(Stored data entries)
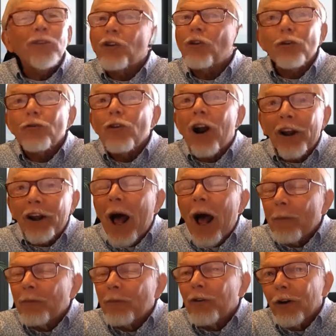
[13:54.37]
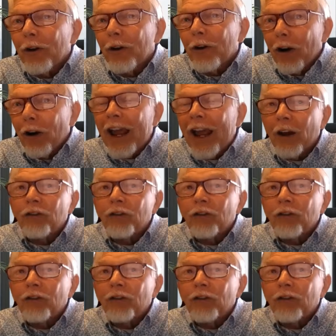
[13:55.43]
absolutely right. Absolutely right.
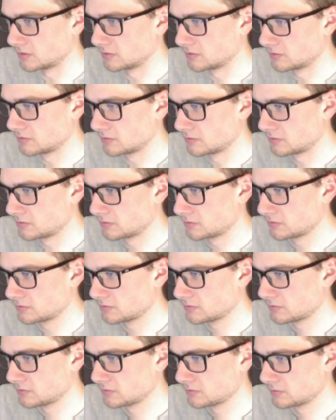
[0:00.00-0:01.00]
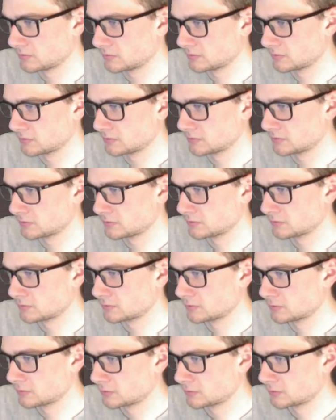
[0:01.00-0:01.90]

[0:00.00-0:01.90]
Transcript: No one is speaking in this clip.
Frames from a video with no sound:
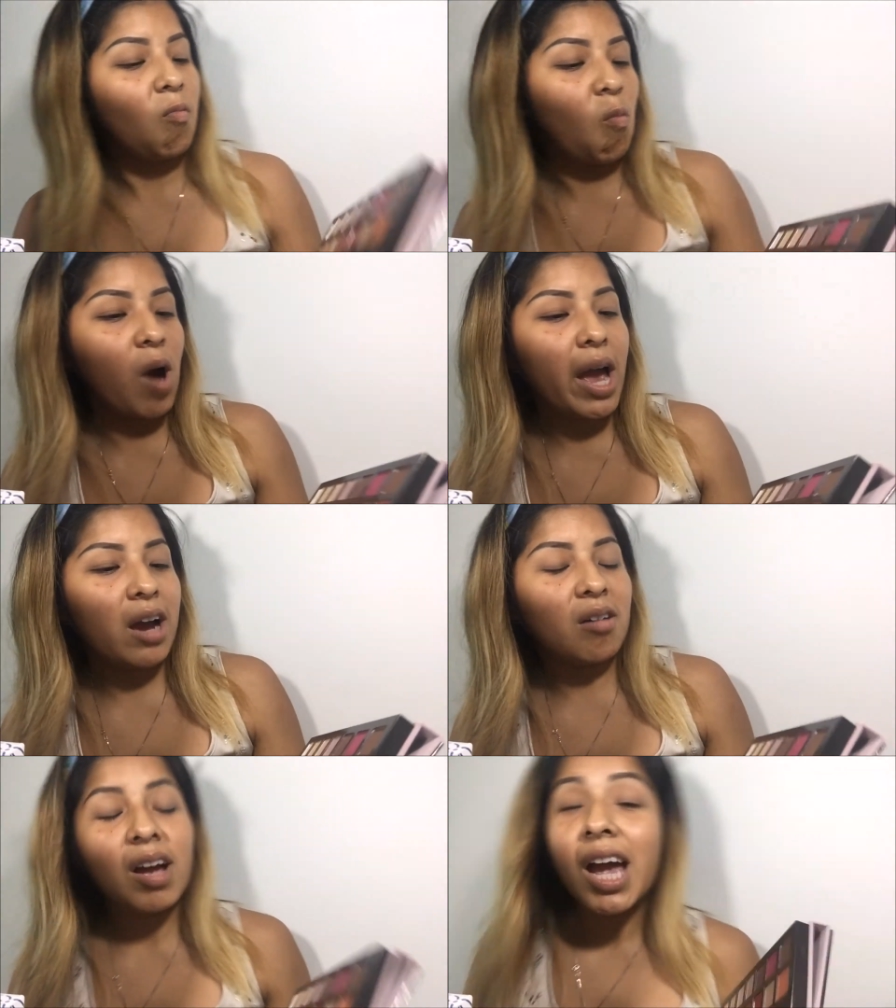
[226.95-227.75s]

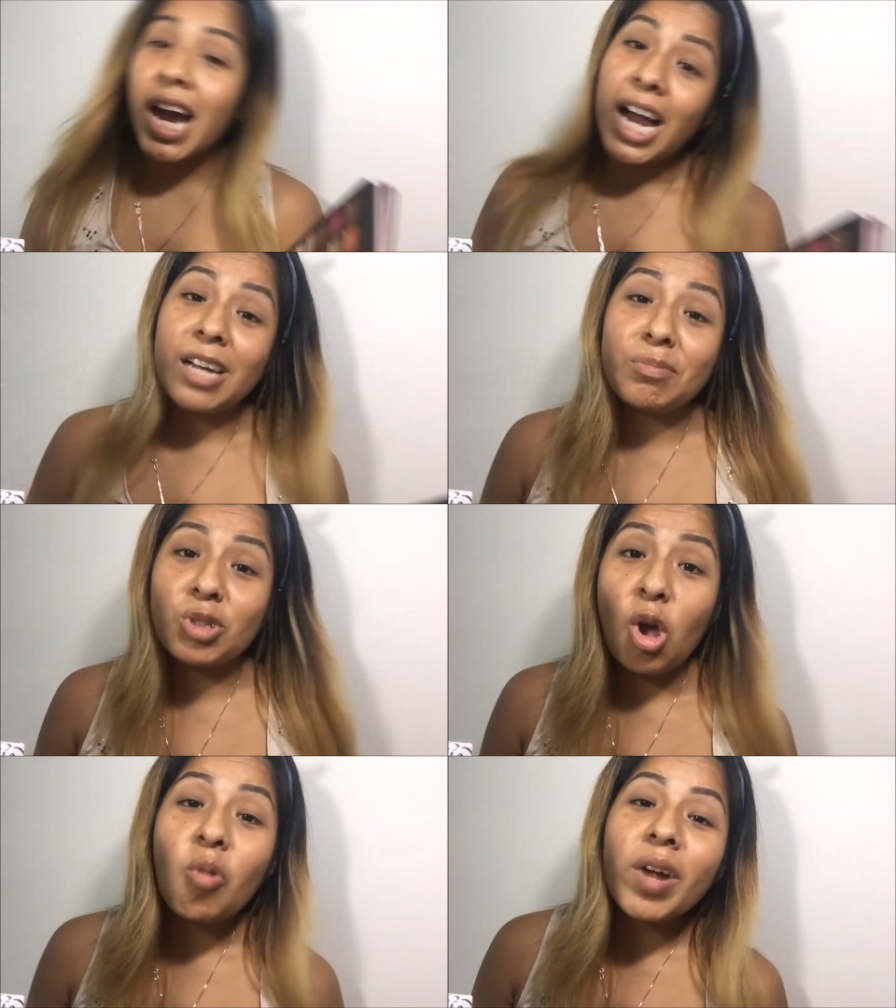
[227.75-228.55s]
Wow. I'm
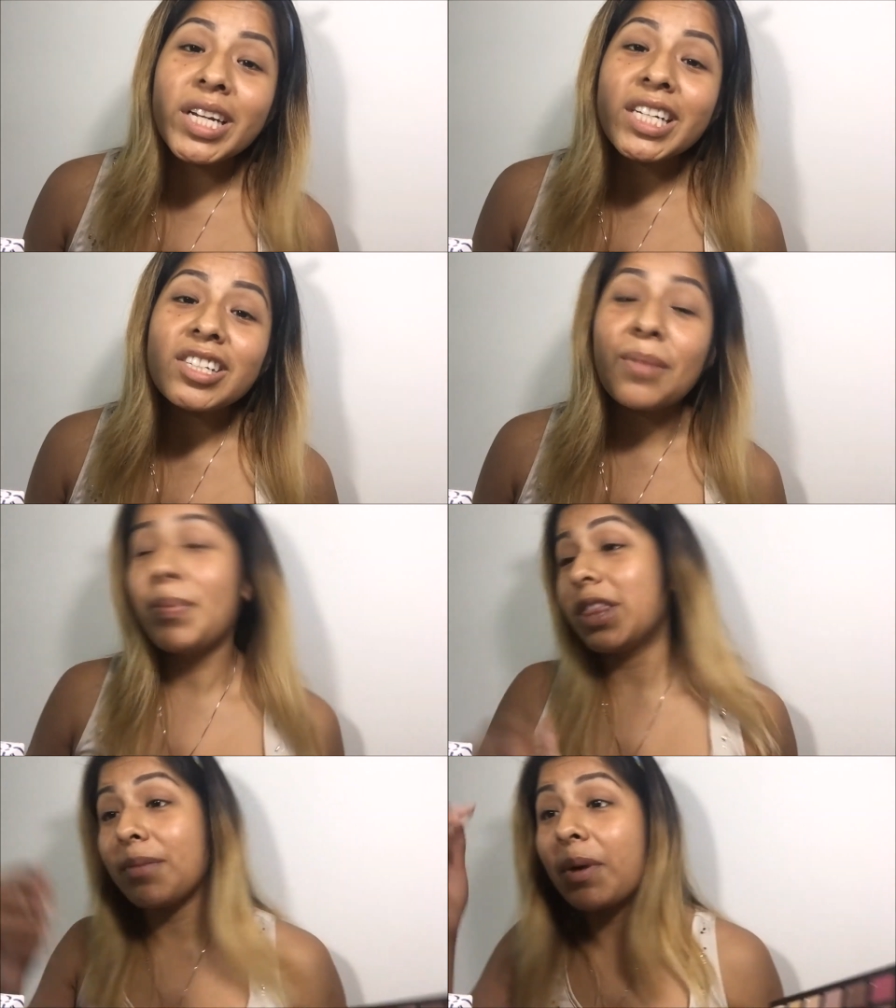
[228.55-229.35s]
so ready to
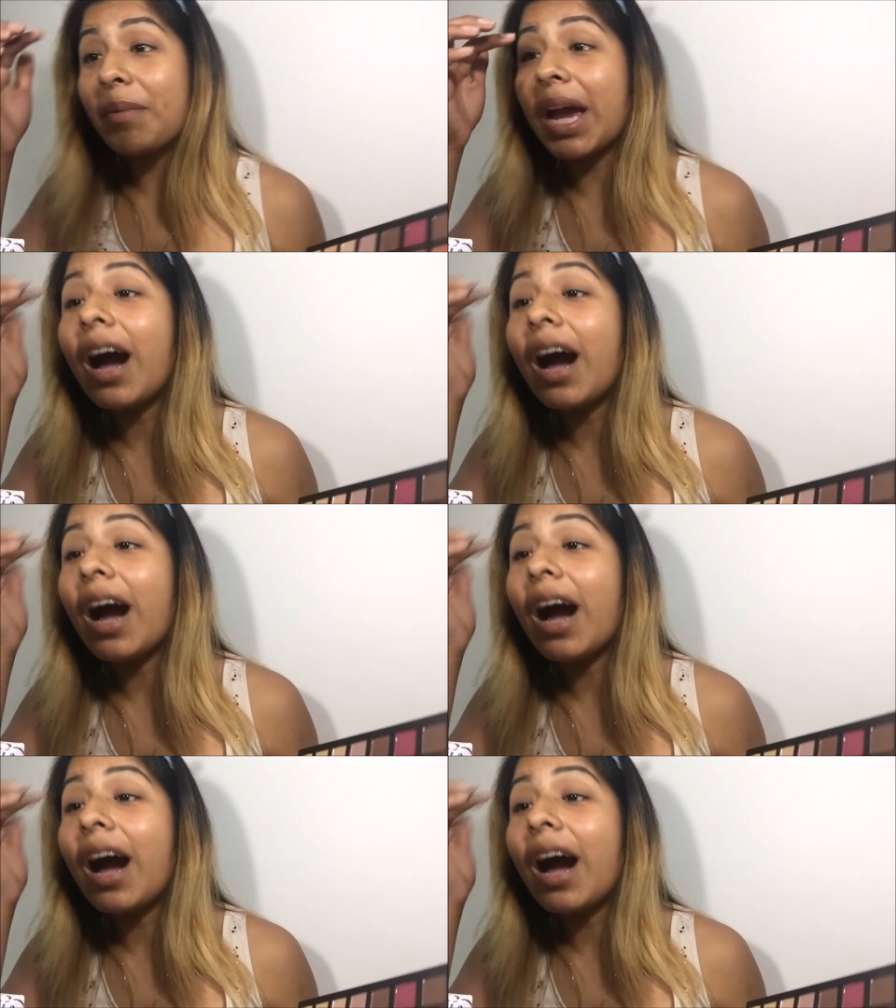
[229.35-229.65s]
put them on my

> **ACTION ITEM**
From the line with "[0:00.00-0:01.90]" to the last line above, restate each line word for word, but skip the pictures.

> **FINISHED TASK**
[0:00.00-0:01.90]
Transcript: No one is speaking in this clip.
Frames from a video with no sound:
[226.95-227.75s]

[227.75-228.55s]
Wow. I'm
[228.55-229.35s]
so ready to
[229.35-229.65s]
put them on my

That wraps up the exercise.